This is how I organize my personal library with Notion and Python

Written by Helguera on 14 Oct 2022
Link

Summary

Introduction
My Script
Complete Script
Conclusion

Introduction

I have always wanted to have a big collection of books, most of them related to programming, in a big library where I can consult them whenever I need them. But the truth is that this dream is going to have to wait a bit because right now, with my semi-nomadic lifestyle, it would be impossible for me to move them every time I move from place to place.

So a while ago, I made the decision to always buy or download all books in digital format and read them on the iPad or iPhone. At first, when I had few, I could get a mental idea of the books I had so I could quickly refer to them. But when the library started to grow, I started to lose track of exactly which books I had and in the end I never resorted to them.

For some time now I have been using Notion to organize all my life, both personal and professional, so I decided to use it also to organize my books and to use it as a search engine. But of course, I wasn't going to insert each book manually, I'm not in software development for that, so I created a small script in Python that does it for me.

My Script

The script steps are as follows:

Get the path of all books in the specified folder and subfolders. I always try to acquire the books in .epub format, so this script will only work with that format.
Extract the information of the books such as title, author, ISBN, publisher...
Generate a CSV file with the results.
Upload the file to a database in Notion, respecting the data it previously contained.

Needed libraries

epub_meta: to extract information from .epub files
openpyxl: to generate the .xlsx file
os: to execute the command that will upload the data to Notion
pandas: to convert the .xlsx file to .csv so that Csv2Notion can process it.

import epub_meta
import openpyxl
import os
import pandas as pd

Initial config

First of all, the following lines of code are needed to initialize openpyxl, set the name of the spreadsheet and the path from which to search for the .epub files. In this case, the path is the same from which the script is run.

wb = openpyxl.Workbook() 
ws1 = wb.active
ws1.title = "epubs"
path = './'

Get the books

The following for loop is responsible for searching for all .epub files in the specified directory and all its subdirectories. The results will be stored in the array "files_path":

files_path = []
for r, d, f in os.walk(path):
    for file in f:
        if '.epub' in file:
            files_path.append(os.path.join(r, file))
files_path = filter(lambda x: '._' not in x, files_path)

for f in files_path:
    print(f)

The line that makes use of the lambda function is only necessary if you use MacOS, as is my case, to ignore duplicate hidden files starting with "._".

Extract information

Next, it is necessary to create the headers for the columns of the .xlsx file. In my case I have decided that the following are sufficient as the information I want to store for each book.
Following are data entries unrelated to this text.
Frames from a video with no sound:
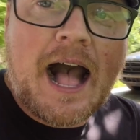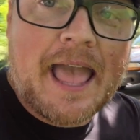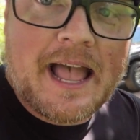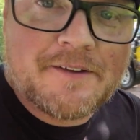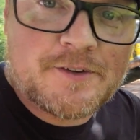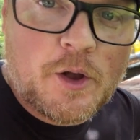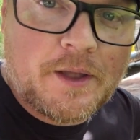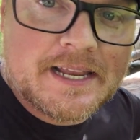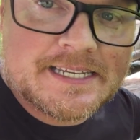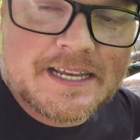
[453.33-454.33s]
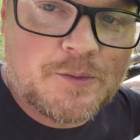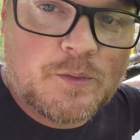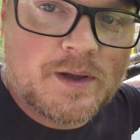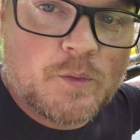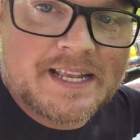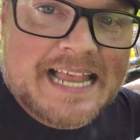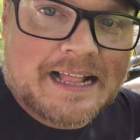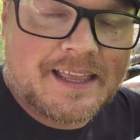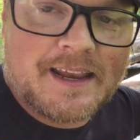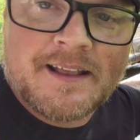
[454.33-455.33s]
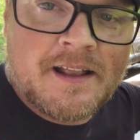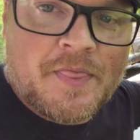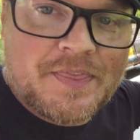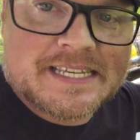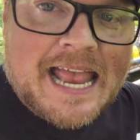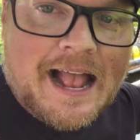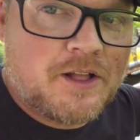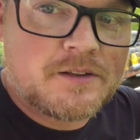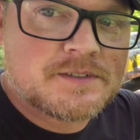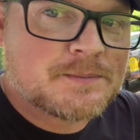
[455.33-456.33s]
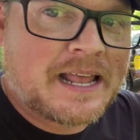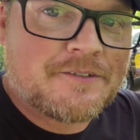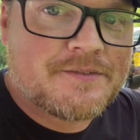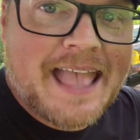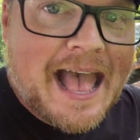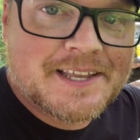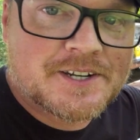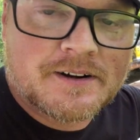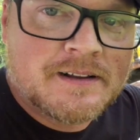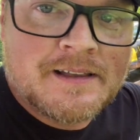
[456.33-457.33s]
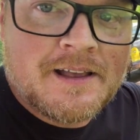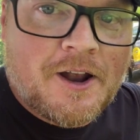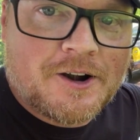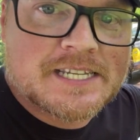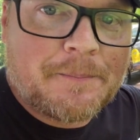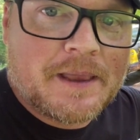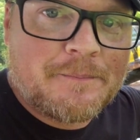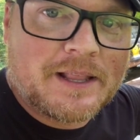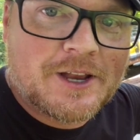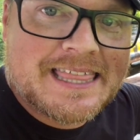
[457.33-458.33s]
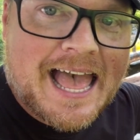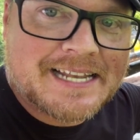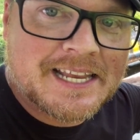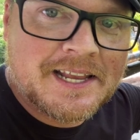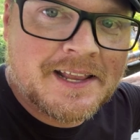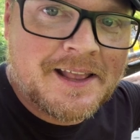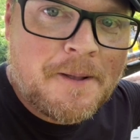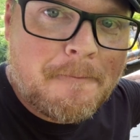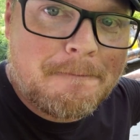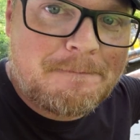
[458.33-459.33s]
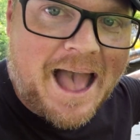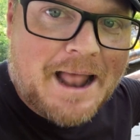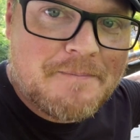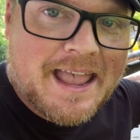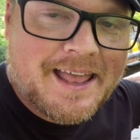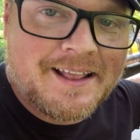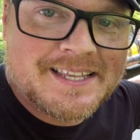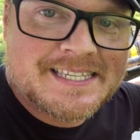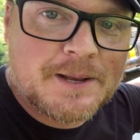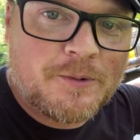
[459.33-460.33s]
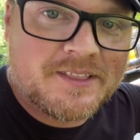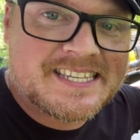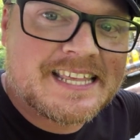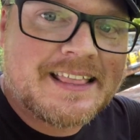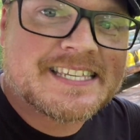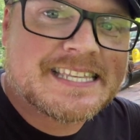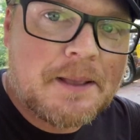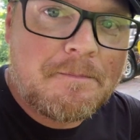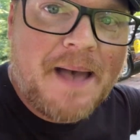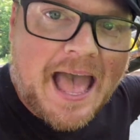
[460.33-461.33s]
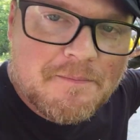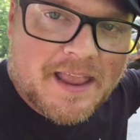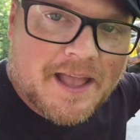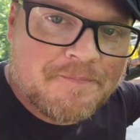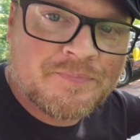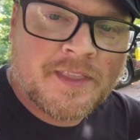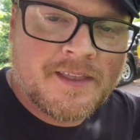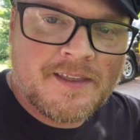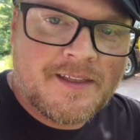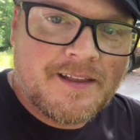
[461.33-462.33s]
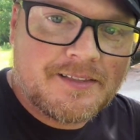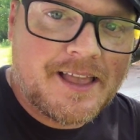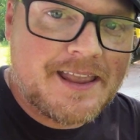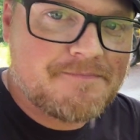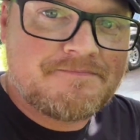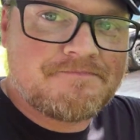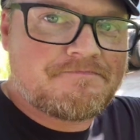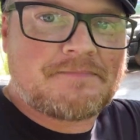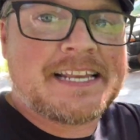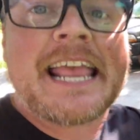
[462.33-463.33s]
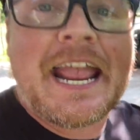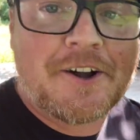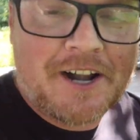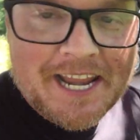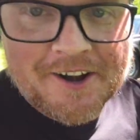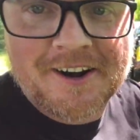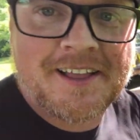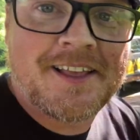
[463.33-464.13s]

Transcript: I have no idea what exactly this held, some kind of gas or something, but look at that Batman symbol. This is a Batman like container here.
Although the columns "Tags", "Priority", "Status" and "Comments" are not information that I am going to extract from the .epub file, they are columns that I want to appear in the database in Notion, therefore, I have to add them even though they will never have a value.
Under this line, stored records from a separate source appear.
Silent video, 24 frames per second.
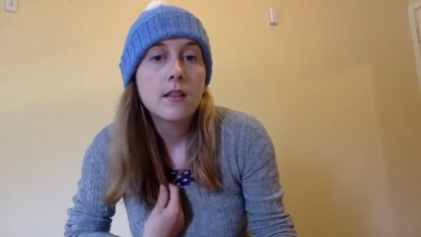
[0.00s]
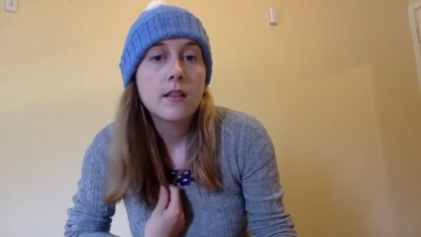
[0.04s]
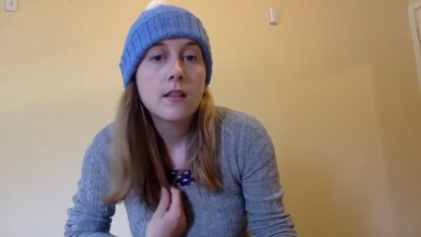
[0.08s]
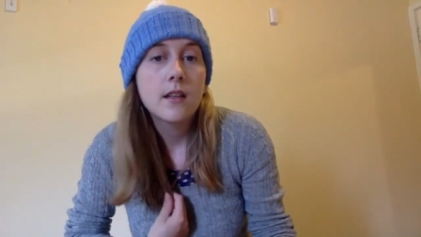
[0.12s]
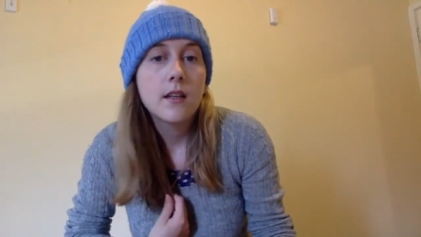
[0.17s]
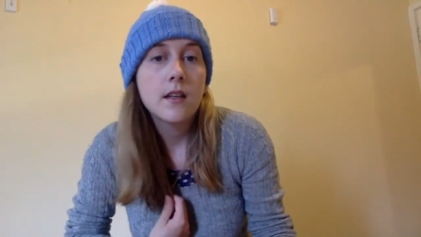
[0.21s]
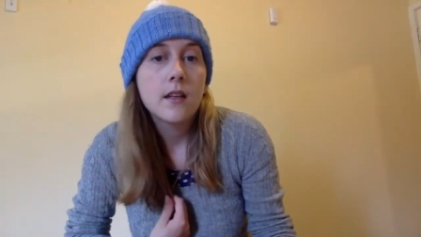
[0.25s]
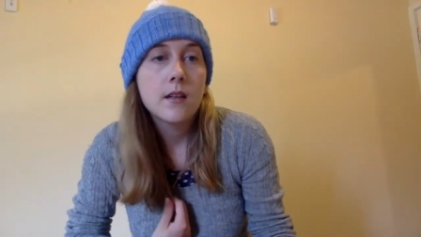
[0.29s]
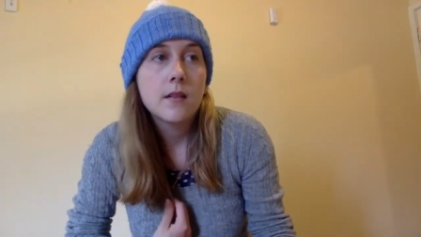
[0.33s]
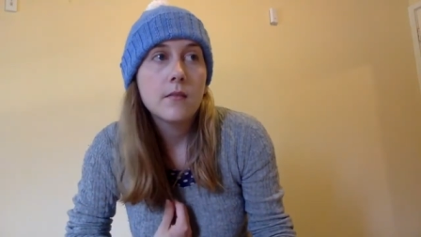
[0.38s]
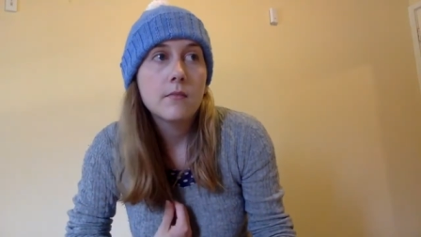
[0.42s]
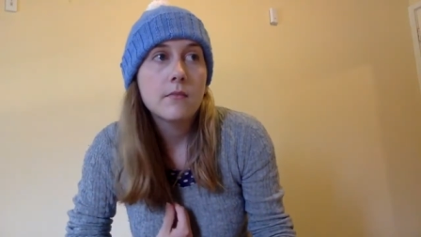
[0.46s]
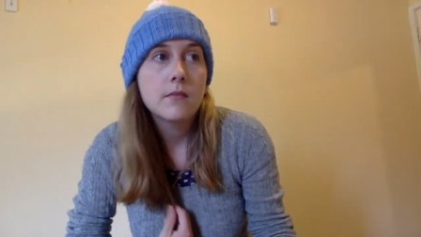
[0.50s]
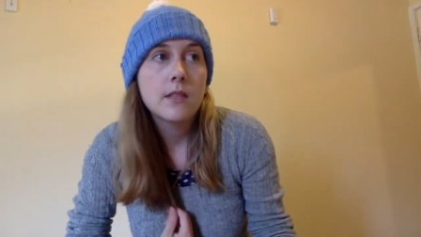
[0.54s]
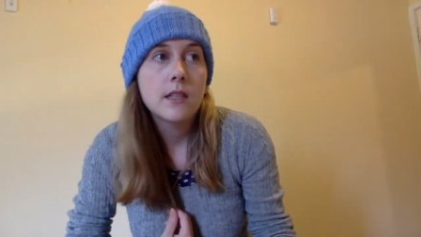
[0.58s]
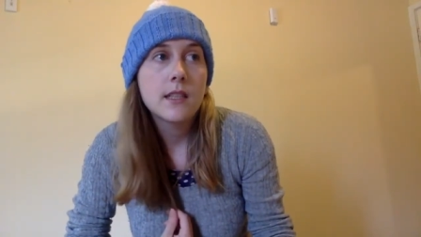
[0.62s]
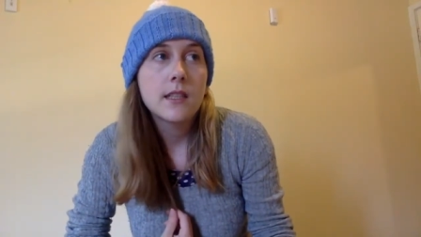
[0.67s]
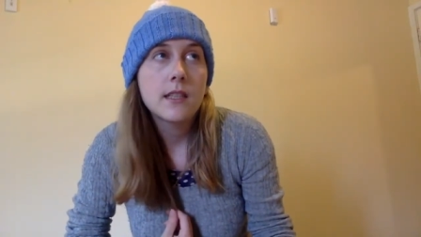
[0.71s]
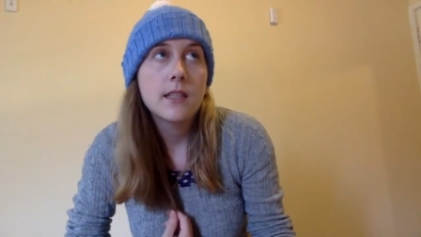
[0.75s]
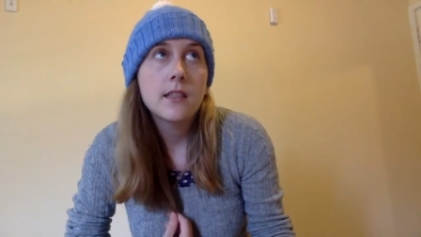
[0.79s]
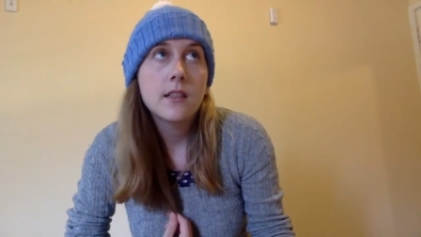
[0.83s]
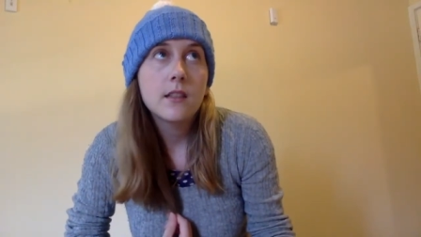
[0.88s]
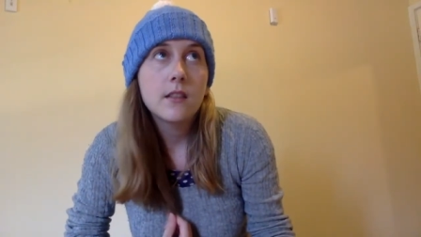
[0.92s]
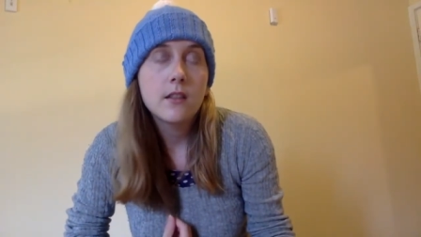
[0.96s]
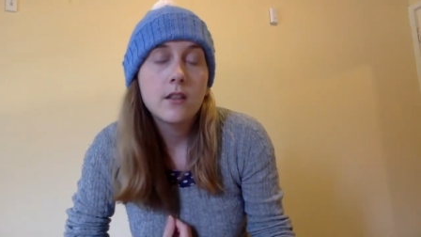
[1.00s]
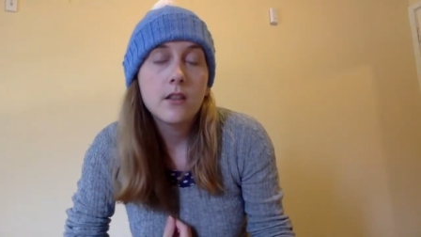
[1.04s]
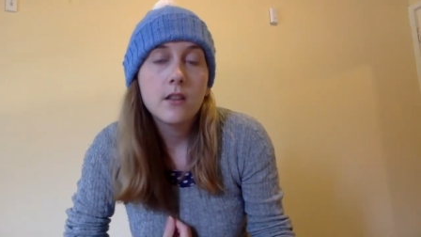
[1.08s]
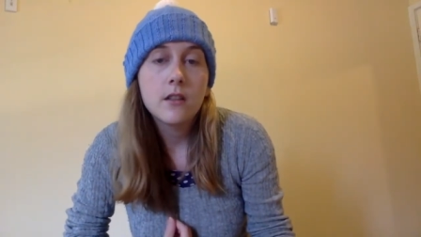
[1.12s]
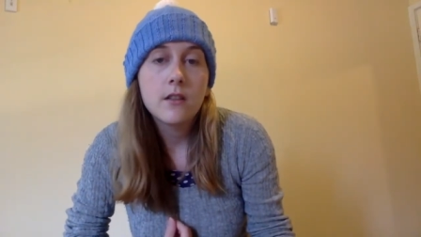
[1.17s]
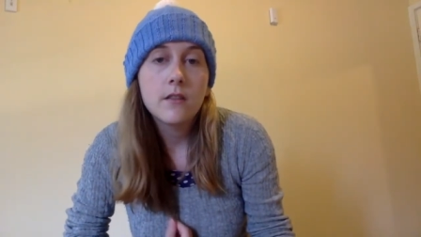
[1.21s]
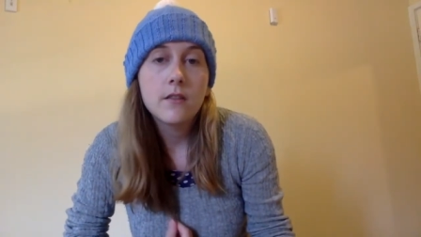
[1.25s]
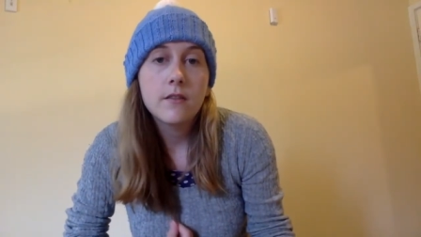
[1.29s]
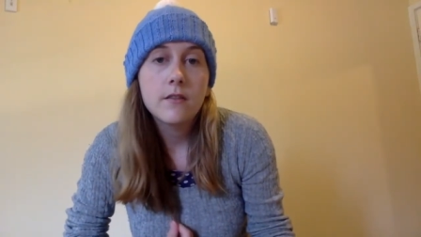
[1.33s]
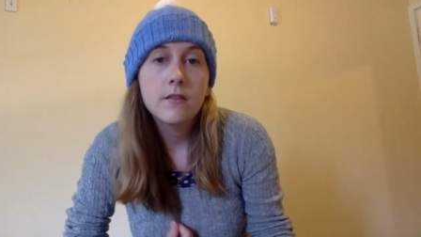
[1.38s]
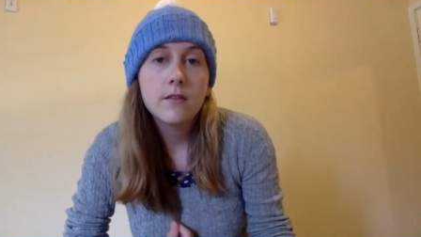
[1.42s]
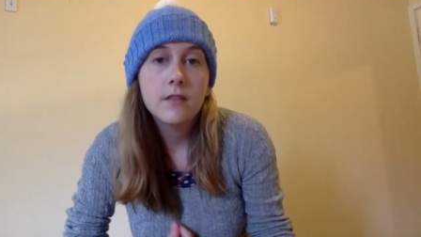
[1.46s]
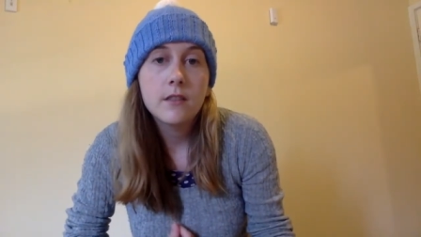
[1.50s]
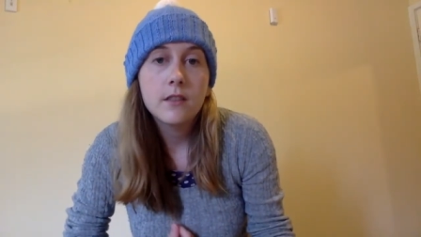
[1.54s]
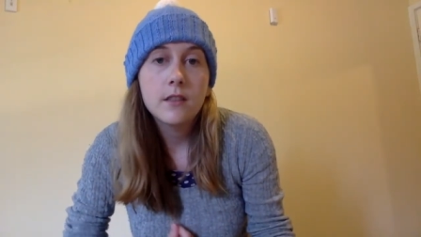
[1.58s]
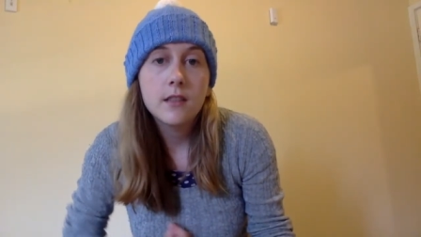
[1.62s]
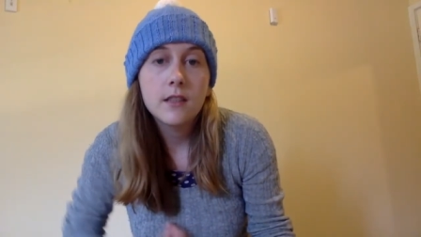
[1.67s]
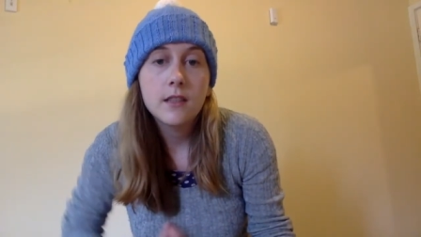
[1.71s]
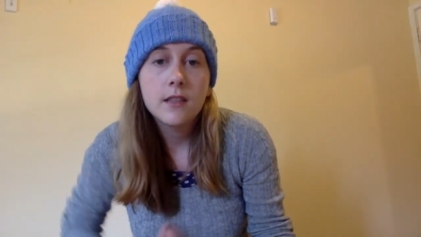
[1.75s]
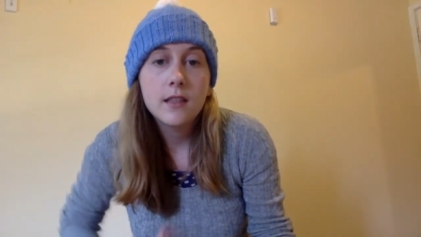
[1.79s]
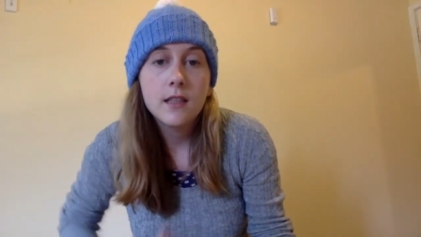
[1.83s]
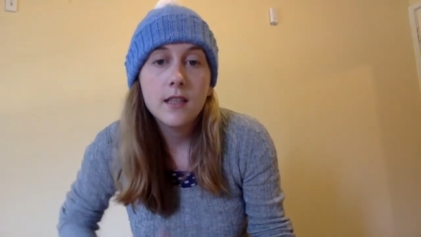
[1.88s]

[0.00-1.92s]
um, I did it for the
ws1.cell(row=1, column=1).value = 'Identifier'
ws1.cell(row=1, column=2).value = 'Title'
ws1.cell(row=1, column=3).value = 'Priority'
ws1.cell(row=1, column=4).value = 'Tags'
ws1.cell(row=1, column=5).value = 'Status'
ws1.cell(row=1, column=6).value = 'Author'
ws1.cell(row=1, column=7).value = 'Publisher'
ws1.cell(row=1, column=8).value = 'Comments'

Once you have the path to each book, simply iterate each of them, extract the information with the help of the epub_meta library and save the information in different rows, one per book, of the .xlsx file.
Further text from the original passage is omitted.